- _WHAT YOU SHOULD DO_
Output the whole listing below exactly, omitting the images.

═════ RECORDS TO USE ═════

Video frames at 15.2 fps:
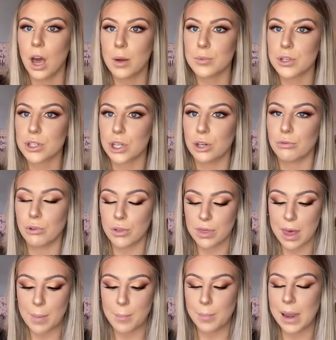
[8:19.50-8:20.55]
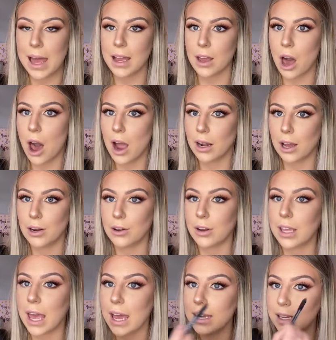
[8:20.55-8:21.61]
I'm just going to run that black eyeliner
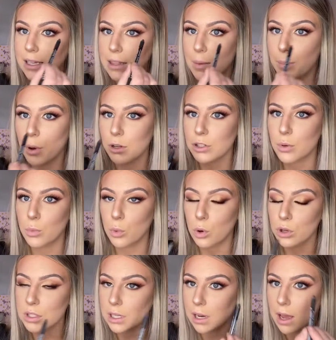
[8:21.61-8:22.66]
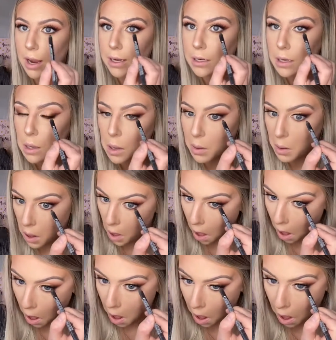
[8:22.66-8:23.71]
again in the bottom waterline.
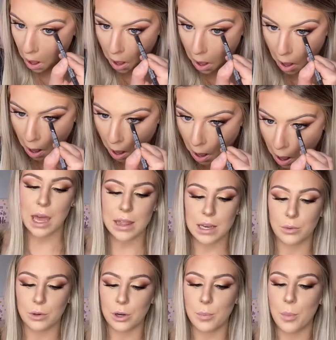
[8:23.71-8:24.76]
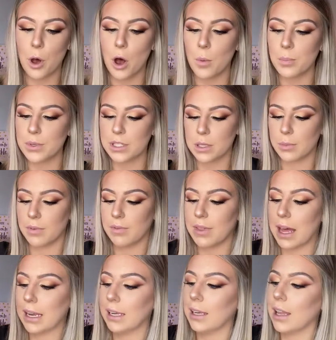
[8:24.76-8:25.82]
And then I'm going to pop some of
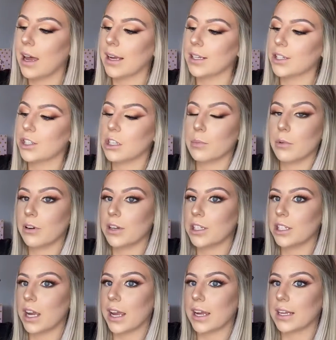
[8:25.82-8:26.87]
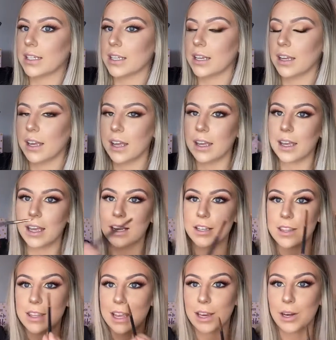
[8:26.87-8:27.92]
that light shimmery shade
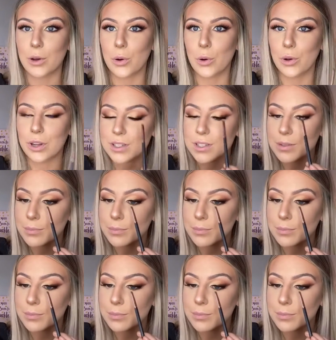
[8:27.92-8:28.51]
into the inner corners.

═════

- _RESPONSE_
Video frames at 15.2 fps:
[8:19.50-8:20.55]
[8:20.55-8:21.61]
I'm just going to run that black eyeliner
[8:21.61-8:22.66]
[8:22.66-8:23.71]
again in the bottom waterline.
[8:23.71-8:24.76]
[8:24.76-8:25.82]
And then I'm going to pop some of
[8:25.82-8:26.87]
[8:26.87-8:27.92]
that light shimmery shade
[8:27.92-8:28.51]
into the inner corners.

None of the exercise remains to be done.